The Press Council of India has censured ‘The Indian Express’ and a Marathi daily of the Express Group, ‘Lokstta’ for attributing a fake quote to Sri. Mohan Bhagwat, the chief of Rashtriya Swyamsevak Sangh (RSS). Articles containing the fake quote were authored by Sri. Karan Thapar in ‘The Indian Express’ and Sri. Girish Kuber in the ‘Loksatta’.
Last year, the RSS had organised a three-day conference named ‘Bhavishya ka Bharat’ in Delhi. The conference concluded with an interactive session where Sri. Mohan Bhagwat answered questions from various eminent personalities. The views expressed by Sri. Mohan Bhagwat were widely covered by the media. In this context, on 21st September, 2018, the Marathi daily ‘Loksatta’ published an editorial stating, “In 2015, Mohammad Akhlaq was lynched on suspicion of consumption and storing beef. There is need to express reaction by the RSS chief. “The Vedas order the killing of the sinner who kills a cow”, this reaction was expressed by the RSS Chief after three days of this tragic incident.” Sri. Girish Kuber is the Editor of Loksatta.
On the same day, ‘The Indian Express’ published an article authored by Sri. Karan Thapar titled “Has the RSS ground shifted?”. Sri. Thapar wrote, “In fact, Bhagwat himself is not averse to making inflammatory statements. In 2015, when Mohammad Akhlaq was lynched on suspicion of consumption and storing beef, he’s reported to have said: “the Vedas order the killing of the sinner who kills a cow.”
The RSS ‘Sarsanghachalak’ Sri. Mohan Bhagwat had strongly condemned violence and mob lynching. The words attributed to Sri. Bhagwat were never expressed by him or by any other official of the RSS.

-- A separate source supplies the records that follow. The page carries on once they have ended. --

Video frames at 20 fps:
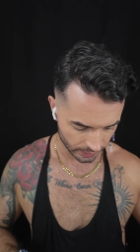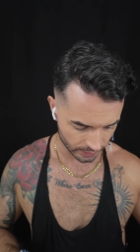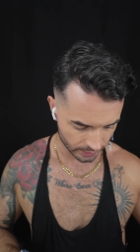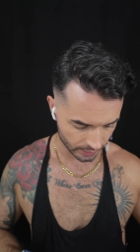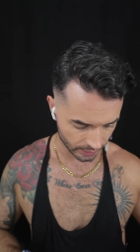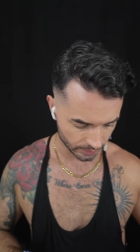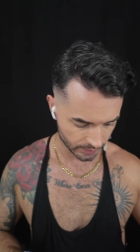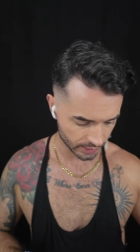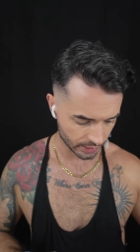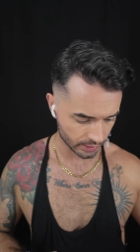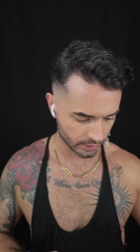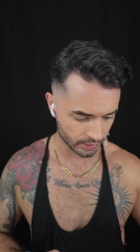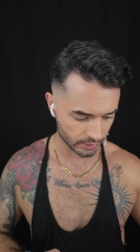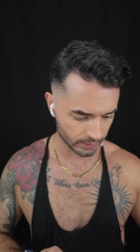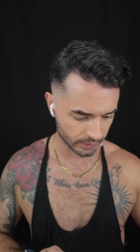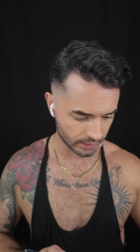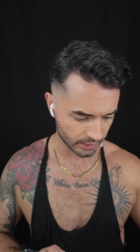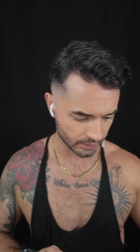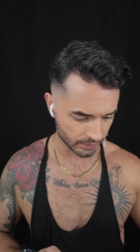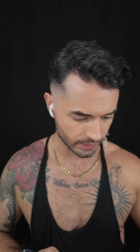now I'm going to go on
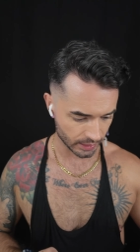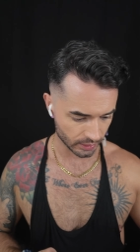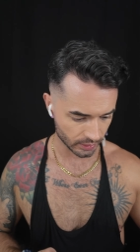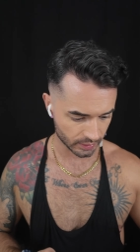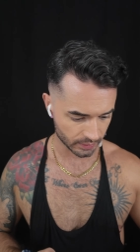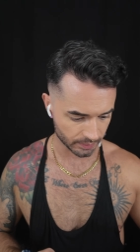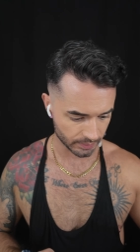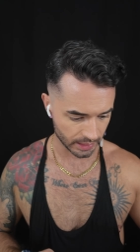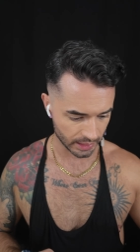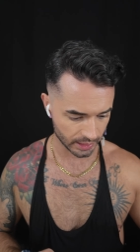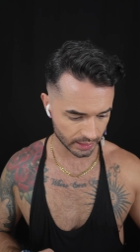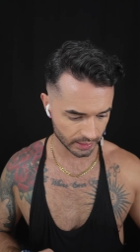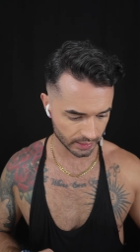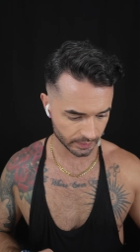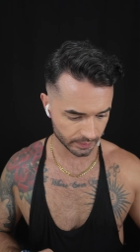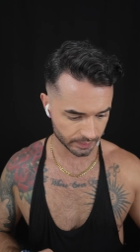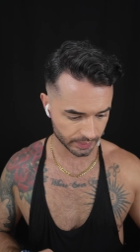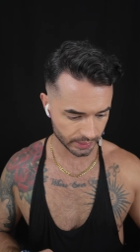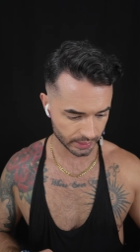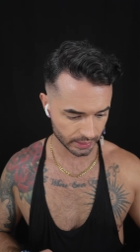with the Milk
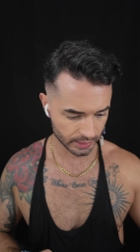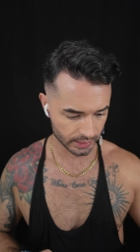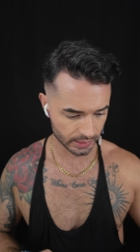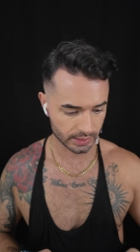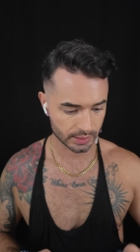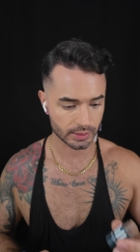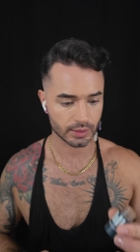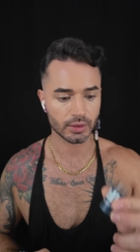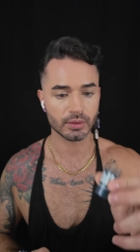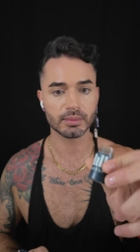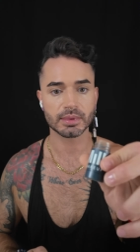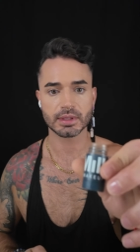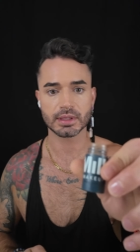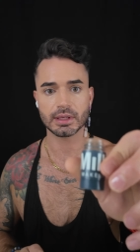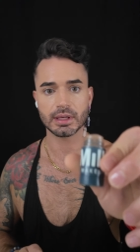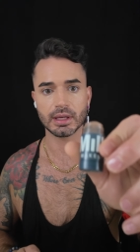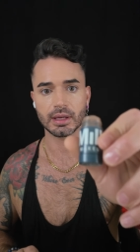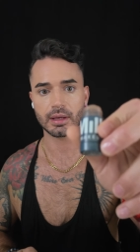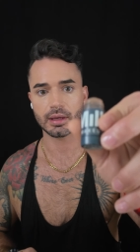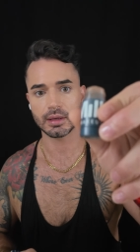Makeup Sculpt
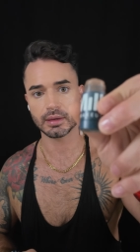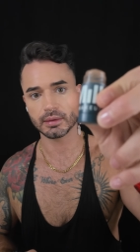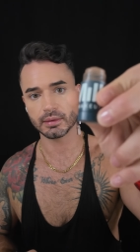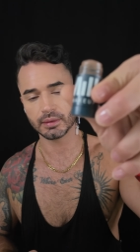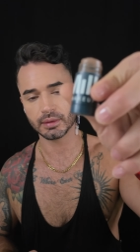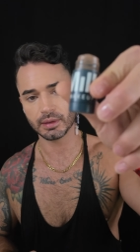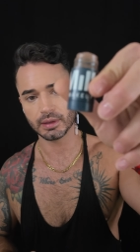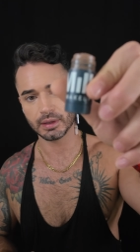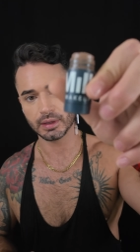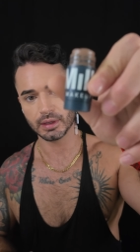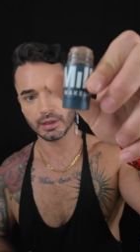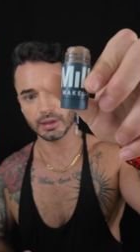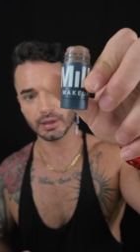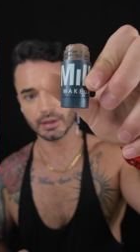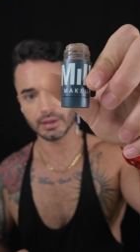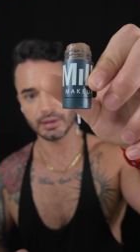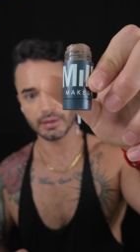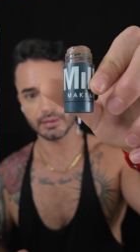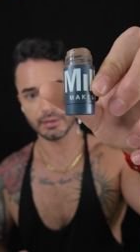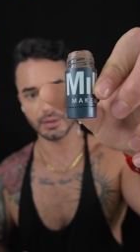Stick,
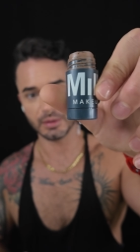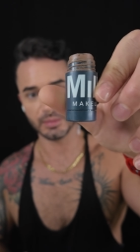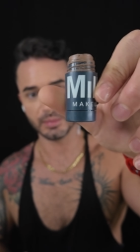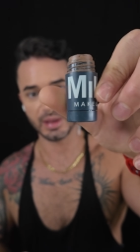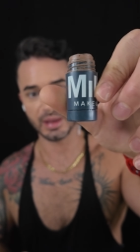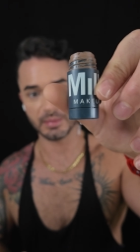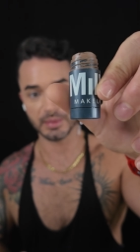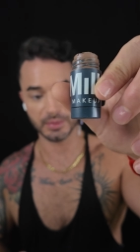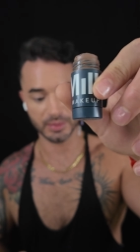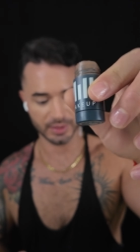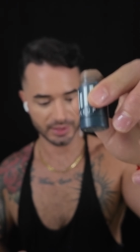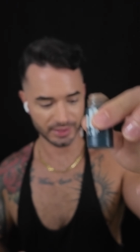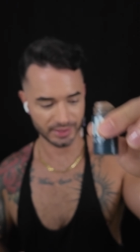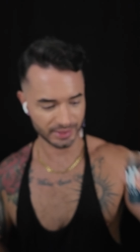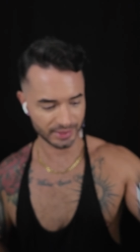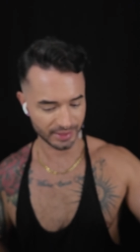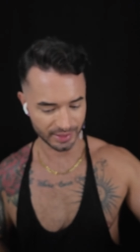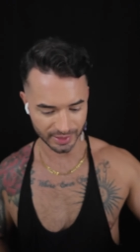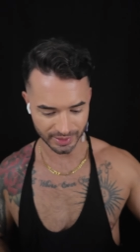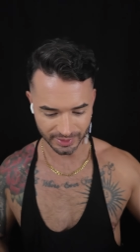little baby one.
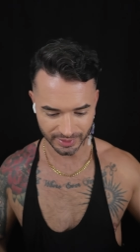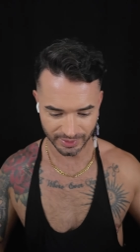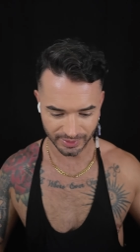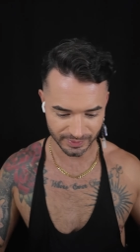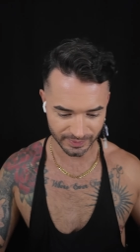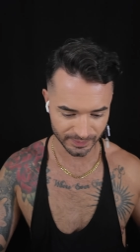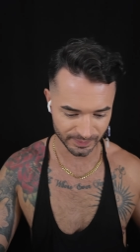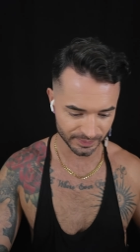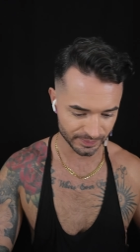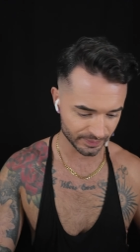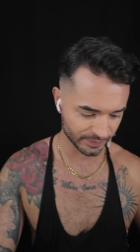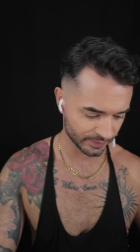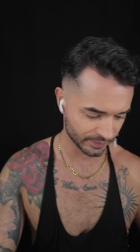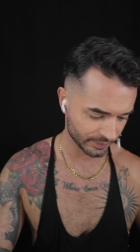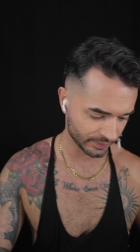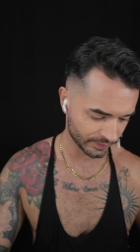And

Sri. Akshay Phatak, a resident of Dombivali, Maharashtra filed a complaint to the Press Council under Section 14 of the Press Council Act, 1978 against ‘The Indian Express’ and ‘Loksatta’. Subsequently Press Council issued Show Cause notices to the editors of both newspapers. The matter was heard finally on 29th March, 2019 by the Press Council. The respondent newspapers contended that they assumed that the attribution was correct and that it was a bona fide mistake. The Respondent newspapers also questioned the locus standi of complainant Sri.Akshay Phatak.
The Council held that the mistake was not bona fide. With respect to Sri. Karan Thapar, the Council accepted the report of the inquiry committee which opined, “had the mistake been bonafide and committed by a junior correspondent could have been accepted and the proceedings dropped. Here such a mistake has been committed by none other than a senior columnist having long experience. In the facts of the present case, the Inquiry Committee is of the opinion that the mistake is not bonafide. This was a verifiable fact and while attributing the statement of such a magnitude to the head of an organization, the columnist ought to have been more careful and taken due care. He has failed to do the same.”
With respect to locus standi of the complainant, the Council held that, “Even a reader has a right to approach the Council, if he finds some mistakes in the newspaper.”
The apologies published by both newspapers were rejected by the Press Counil, holding that “the corrigendum and the apology in the facts of the present case have been tendered only with a view to get out of net of law and do not deserve acceptance.”
The Press Council decided to censure ‘The Indian Express’ and ‘Loksatta’ and directed that a copy of the order be forwarded to the DAVP, The Director of Public Relations, Government of Maharashtra and The Deputy Commissioner of Police, Mumbai.